Monday, July 21, 2008

bankruptcy - exemption - objection - 30-day limit

In re Reilly - 3rd Circuit - July 21, 2008

http://www.ca3.uscourts.gov/opinarch/064290p.pdf

A Chapter 7 trustee who does not lodge a timely objection to a debtor’s claim of exemption of personal property may not move to sell the property if he later learns that the property value exceeds the amount of the claimed exemption.

Where, as here, the debtor indicates the intent to exempt her entire interest in a given property by claiming an exemption of its full value and the trustee does not object in a timely manner, the debtor is entitled to the property in its entirety.

Debtor is a cook with a one-person catering business. In her Schedule B and Schedule C, she listed "business equipment" as personal property with a value of $10,718 and claimed an exemption for the full value under 11 U.S.C. § 522(d)(6) and 11 U.S.C. § 522(d)(5).
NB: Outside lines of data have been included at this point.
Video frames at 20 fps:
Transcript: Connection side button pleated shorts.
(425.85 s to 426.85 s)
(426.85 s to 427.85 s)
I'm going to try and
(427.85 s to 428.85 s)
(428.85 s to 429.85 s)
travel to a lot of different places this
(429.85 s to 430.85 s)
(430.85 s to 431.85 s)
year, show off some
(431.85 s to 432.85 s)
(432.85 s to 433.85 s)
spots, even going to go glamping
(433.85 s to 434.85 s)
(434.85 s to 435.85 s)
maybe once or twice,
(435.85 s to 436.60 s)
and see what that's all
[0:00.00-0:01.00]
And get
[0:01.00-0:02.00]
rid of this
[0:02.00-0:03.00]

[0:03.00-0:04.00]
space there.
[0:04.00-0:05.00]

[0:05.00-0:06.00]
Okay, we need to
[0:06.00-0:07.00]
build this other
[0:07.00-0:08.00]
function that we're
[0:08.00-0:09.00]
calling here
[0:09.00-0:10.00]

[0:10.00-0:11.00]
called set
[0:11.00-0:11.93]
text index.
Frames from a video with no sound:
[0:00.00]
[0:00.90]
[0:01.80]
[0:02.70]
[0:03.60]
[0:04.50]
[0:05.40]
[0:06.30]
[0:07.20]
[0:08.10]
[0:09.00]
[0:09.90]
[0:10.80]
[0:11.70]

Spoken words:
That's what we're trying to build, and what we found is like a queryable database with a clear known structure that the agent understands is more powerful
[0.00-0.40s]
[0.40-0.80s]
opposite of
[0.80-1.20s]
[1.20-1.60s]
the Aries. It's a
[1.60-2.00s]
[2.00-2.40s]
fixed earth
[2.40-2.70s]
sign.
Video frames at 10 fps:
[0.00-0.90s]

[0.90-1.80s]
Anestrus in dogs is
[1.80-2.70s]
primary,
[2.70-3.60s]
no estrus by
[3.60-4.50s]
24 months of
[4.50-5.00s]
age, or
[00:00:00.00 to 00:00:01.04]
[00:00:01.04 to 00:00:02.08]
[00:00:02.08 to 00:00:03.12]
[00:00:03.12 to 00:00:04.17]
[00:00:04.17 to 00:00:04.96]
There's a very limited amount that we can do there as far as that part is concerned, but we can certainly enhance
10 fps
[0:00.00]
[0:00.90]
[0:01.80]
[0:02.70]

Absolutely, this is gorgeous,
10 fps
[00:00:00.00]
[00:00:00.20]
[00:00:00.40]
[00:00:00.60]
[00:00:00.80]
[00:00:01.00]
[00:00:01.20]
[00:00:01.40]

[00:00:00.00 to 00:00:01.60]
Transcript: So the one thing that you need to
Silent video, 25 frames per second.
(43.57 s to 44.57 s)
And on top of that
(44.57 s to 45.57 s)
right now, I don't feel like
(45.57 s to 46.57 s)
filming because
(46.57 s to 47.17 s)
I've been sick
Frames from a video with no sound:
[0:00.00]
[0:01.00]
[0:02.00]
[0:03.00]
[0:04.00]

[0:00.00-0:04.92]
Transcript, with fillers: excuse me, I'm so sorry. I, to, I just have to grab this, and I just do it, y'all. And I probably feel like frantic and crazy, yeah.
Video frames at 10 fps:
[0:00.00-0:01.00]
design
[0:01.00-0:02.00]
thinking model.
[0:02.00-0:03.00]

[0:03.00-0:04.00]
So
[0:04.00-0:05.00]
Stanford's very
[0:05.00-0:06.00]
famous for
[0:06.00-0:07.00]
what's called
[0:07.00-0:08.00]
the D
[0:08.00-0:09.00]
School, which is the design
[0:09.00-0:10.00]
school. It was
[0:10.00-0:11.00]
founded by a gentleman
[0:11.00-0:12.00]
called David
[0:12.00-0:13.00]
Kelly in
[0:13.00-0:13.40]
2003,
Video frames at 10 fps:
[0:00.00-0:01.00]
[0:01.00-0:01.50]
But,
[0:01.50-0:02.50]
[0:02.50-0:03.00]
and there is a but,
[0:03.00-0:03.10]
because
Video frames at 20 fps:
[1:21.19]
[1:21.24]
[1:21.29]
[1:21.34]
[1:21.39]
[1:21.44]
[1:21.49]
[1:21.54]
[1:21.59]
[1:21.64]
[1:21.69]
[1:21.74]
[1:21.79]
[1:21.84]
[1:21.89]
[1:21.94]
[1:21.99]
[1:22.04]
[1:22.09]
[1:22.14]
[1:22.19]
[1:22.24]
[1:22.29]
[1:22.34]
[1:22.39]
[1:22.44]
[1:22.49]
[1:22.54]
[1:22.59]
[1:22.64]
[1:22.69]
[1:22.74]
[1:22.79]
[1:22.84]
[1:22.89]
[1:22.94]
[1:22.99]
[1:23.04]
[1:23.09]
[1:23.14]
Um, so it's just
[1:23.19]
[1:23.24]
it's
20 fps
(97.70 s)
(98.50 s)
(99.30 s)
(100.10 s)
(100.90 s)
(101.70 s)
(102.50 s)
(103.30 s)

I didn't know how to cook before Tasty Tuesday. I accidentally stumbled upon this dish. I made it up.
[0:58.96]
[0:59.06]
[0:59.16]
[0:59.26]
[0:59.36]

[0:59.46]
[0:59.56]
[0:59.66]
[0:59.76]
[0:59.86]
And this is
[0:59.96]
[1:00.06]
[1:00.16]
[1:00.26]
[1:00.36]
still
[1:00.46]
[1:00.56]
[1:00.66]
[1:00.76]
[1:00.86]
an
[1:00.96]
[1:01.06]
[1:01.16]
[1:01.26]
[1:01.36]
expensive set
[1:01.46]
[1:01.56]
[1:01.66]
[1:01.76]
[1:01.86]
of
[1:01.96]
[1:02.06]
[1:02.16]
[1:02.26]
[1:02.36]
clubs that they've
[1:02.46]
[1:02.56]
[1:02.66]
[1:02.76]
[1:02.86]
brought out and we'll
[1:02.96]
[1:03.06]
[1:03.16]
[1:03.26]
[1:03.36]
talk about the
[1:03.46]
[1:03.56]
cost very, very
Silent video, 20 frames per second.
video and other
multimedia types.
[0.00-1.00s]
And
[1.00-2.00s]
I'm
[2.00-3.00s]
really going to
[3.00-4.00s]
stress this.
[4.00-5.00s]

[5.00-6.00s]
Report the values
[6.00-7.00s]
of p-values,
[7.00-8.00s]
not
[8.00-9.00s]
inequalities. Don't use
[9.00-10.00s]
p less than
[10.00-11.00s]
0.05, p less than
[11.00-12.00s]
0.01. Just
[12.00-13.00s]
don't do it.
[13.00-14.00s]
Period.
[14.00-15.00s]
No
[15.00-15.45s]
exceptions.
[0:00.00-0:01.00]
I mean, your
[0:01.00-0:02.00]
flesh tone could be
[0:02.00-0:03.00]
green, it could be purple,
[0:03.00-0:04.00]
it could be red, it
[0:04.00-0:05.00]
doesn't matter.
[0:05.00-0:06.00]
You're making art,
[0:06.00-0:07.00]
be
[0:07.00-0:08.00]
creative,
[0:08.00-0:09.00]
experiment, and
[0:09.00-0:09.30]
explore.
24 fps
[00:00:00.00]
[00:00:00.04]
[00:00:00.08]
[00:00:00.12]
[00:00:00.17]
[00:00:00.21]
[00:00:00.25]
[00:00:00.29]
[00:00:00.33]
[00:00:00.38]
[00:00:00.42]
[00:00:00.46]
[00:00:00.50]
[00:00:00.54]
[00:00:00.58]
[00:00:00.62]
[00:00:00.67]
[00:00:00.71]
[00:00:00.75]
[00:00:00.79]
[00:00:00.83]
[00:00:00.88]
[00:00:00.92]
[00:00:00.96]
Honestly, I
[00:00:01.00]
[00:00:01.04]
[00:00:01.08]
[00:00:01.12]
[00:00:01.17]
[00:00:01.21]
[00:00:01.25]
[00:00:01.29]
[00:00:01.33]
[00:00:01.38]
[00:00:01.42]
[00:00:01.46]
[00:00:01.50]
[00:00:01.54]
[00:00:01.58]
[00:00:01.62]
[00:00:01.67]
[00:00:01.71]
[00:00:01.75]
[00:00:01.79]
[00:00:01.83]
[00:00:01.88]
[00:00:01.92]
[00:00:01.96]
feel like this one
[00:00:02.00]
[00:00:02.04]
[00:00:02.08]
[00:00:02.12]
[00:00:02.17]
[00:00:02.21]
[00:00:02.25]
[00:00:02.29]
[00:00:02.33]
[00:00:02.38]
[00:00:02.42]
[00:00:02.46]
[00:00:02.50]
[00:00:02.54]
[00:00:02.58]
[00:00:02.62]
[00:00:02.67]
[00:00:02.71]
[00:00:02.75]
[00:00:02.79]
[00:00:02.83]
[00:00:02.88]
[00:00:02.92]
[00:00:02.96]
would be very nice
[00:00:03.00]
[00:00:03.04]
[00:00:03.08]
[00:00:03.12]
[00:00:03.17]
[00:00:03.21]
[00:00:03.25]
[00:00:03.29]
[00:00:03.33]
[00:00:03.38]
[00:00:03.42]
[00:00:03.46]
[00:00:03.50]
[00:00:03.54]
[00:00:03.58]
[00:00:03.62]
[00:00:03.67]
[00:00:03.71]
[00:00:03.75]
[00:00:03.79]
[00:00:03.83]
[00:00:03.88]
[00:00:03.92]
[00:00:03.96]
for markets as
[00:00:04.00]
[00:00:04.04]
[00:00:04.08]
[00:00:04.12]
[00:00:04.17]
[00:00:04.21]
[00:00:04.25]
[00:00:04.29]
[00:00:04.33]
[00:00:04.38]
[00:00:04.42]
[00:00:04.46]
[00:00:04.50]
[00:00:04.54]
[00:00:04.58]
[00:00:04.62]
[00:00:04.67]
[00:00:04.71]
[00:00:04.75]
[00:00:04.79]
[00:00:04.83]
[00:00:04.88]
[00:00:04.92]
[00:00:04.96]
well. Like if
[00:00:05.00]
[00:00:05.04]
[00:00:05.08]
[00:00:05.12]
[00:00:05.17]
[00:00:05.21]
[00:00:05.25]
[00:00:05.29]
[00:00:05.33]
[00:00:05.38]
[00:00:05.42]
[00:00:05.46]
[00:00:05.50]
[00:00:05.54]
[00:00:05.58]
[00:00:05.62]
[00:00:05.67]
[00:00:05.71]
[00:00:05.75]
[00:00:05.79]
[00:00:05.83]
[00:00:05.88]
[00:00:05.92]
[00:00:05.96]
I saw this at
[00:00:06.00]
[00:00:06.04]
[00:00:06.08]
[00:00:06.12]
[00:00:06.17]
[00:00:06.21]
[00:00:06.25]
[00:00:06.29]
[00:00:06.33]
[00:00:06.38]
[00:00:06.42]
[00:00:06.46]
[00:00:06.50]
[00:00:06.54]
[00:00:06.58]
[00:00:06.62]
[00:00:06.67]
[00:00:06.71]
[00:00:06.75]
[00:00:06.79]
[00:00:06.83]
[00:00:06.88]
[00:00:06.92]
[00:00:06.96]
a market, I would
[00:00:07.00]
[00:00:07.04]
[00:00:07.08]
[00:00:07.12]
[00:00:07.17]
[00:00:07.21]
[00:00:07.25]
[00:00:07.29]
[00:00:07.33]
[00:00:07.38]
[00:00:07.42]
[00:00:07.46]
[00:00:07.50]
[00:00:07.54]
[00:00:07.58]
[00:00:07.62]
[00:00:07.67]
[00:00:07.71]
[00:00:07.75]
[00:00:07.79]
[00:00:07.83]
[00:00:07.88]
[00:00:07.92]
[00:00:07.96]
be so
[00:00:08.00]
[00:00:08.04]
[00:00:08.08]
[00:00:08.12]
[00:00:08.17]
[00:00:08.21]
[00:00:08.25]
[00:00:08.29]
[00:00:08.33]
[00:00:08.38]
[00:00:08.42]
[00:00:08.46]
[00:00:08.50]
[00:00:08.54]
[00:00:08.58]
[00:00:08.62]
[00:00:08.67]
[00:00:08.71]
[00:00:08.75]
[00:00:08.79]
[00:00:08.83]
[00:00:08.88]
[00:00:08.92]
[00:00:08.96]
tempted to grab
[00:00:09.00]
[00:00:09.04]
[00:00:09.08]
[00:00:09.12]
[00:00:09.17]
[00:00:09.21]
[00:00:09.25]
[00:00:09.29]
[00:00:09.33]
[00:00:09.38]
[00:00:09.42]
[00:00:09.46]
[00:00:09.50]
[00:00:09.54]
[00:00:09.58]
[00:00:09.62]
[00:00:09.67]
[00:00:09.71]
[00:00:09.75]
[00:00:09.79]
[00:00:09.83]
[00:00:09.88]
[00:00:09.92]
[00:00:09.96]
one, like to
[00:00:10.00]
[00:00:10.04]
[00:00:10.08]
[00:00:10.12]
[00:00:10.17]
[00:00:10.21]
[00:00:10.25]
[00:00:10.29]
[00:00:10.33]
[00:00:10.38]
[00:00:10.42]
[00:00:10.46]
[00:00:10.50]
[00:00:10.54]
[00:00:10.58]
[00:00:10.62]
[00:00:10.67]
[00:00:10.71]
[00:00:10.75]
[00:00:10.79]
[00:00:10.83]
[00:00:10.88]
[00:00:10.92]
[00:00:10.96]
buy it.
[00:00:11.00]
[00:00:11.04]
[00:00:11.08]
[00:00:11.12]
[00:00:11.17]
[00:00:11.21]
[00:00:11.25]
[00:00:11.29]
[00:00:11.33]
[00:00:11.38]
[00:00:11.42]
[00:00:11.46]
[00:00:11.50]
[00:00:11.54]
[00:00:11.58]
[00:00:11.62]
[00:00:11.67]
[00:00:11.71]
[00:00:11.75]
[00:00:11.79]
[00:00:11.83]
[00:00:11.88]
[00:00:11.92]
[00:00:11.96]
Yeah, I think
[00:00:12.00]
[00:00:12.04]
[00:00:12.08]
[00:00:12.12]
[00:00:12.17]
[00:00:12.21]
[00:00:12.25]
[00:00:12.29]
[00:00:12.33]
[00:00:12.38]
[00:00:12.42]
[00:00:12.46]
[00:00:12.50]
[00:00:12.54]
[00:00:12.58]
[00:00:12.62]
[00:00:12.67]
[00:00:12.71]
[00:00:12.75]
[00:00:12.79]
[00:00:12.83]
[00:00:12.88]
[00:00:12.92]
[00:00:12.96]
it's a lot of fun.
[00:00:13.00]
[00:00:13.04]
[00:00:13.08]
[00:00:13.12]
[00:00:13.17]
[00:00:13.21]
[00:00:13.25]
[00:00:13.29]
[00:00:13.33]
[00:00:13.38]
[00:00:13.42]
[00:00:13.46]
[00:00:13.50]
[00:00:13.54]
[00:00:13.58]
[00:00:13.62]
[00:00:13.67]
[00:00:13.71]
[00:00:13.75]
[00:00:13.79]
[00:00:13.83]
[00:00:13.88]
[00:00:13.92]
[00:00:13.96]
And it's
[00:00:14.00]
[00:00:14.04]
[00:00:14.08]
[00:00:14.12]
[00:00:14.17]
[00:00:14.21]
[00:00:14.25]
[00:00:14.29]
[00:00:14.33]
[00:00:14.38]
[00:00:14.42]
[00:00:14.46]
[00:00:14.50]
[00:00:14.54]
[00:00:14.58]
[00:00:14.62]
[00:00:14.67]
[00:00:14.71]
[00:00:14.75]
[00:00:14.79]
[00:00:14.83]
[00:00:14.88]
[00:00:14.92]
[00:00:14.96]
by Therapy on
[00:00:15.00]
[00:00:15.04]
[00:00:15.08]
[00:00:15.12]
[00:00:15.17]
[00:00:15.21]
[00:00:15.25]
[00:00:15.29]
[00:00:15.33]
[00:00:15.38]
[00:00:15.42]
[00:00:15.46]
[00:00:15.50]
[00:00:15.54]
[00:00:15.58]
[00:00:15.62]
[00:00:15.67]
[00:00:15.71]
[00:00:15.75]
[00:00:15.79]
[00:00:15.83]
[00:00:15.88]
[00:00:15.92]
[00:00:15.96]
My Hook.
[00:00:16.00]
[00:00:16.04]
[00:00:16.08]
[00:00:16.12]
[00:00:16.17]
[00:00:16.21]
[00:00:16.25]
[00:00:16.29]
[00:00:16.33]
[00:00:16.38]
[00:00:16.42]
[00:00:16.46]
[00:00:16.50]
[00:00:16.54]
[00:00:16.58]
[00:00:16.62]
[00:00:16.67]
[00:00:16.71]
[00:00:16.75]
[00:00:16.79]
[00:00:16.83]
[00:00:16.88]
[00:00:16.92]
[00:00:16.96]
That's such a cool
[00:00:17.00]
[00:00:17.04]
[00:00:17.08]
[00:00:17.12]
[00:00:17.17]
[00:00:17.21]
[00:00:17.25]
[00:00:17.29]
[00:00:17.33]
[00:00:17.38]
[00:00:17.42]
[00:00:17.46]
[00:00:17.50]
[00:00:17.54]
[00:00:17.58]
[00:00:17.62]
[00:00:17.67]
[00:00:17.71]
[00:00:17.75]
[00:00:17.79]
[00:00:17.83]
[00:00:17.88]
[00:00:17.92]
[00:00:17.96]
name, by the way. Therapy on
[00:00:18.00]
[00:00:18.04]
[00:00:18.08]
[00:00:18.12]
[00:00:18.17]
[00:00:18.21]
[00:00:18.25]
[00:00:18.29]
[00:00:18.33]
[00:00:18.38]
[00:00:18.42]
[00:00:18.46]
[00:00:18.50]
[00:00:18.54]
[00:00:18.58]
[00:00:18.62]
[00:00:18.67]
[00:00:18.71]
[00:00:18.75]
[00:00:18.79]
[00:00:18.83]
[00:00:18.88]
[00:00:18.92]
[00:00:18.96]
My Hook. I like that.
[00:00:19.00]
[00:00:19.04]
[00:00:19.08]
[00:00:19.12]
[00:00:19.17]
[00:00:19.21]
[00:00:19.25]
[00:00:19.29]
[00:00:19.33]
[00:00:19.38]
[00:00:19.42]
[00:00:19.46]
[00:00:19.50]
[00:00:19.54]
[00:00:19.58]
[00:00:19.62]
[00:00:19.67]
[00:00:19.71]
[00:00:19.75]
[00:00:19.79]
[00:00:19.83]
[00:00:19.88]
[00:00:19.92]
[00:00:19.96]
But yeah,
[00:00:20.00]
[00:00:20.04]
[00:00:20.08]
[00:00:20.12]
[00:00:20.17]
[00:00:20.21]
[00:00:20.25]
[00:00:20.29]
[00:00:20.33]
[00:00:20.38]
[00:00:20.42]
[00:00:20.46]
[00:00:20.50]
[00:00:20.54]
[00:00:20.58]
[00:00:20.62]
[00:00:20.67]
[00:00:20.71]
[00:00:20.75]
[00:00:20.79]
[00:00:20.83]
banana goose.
The trustee did not object to the exemption within the 30-day period prescribed by Fed. R. Bank. P. 4003(b). He later sought an appraisal of the business equipment and determined it to have a value of approximately $17,200. He then filed a motion before the Bankruptcy Court to sell the business equipment in order to recoup the value, less the $10,718 exemption, for the bankruptcy estate. The Bankruptcy Court rejected this motion and agreed with the debtor that the property was fully exempt from the bankruptcy estate because the trustee had not filed a timely objection to the claim of exemption.

Under Fed. R. Bankr. P. 4003(b), the trustee, as a party in interest, has 30 days from the close of the creditors’ meeting under § 341(a) (or the date of filing any supplemental schedules or amendment to the exempt-property list, whichever is later) to object to any exemptions a debtor claimed on his or her Schedule C. If no objection is made, “the property claimed as exempt on [the Schedule C] is exempt.” 11 U.S.C. § 522(l).

Recognizing a split of authority of the issue, and relying primarily on Taylor v. Freeland & Kronz, 503 U.S. 638 (1992), the court rejected the trustee's argument that Rule 4003 and § 522(l) only place a 30-day limit on the trustee’s ability to object to an exemption on the ground that it was not properly taken—that there is no statutory basis for claiming the exemption—and does not control objections to property valuation.

The court said that its holding "accords with bankruptcy’s promise of a fresh start. Once the period for objection lapses, all parties involved know what property belongs to the bankruptcy estate and what remains with the debtor. The debtor can then use that property with the knowledge that it is her own and will not be subject to later liquidation for the benefit of creditors. This is not the case where the debtor claims an exemption in an amount less than the value listed on the schedules. In that circumstance, the trustee is entitled to claim for the bankruptcy estate the value of the property in excess of the exemption sought, without the need for a timely objection....But where the debtor lists a value for the property and claims an exemption in the same amount, the trustee is on notice of the debtor’s valuation and has ample time to seek confirmation that the debtor’s claimed value represents the true worth of the asset."

The trustee’s concern that the holding today will encourage gamesmanship among crafty debtors who may seek to undervalue their property with the hope of having it bypass the bankruptcy estate is answer by the fact that "there are significant protections in place for both the trustee and the bankruptcy estate....Moreover, on the facts here, there is no reason to suspect bad behavior on the part of the debtor. Indeed, it is quite to the contrary. If the trusteee discovered bad faith by the debtor, bankruptcy and criminal law allow recourse."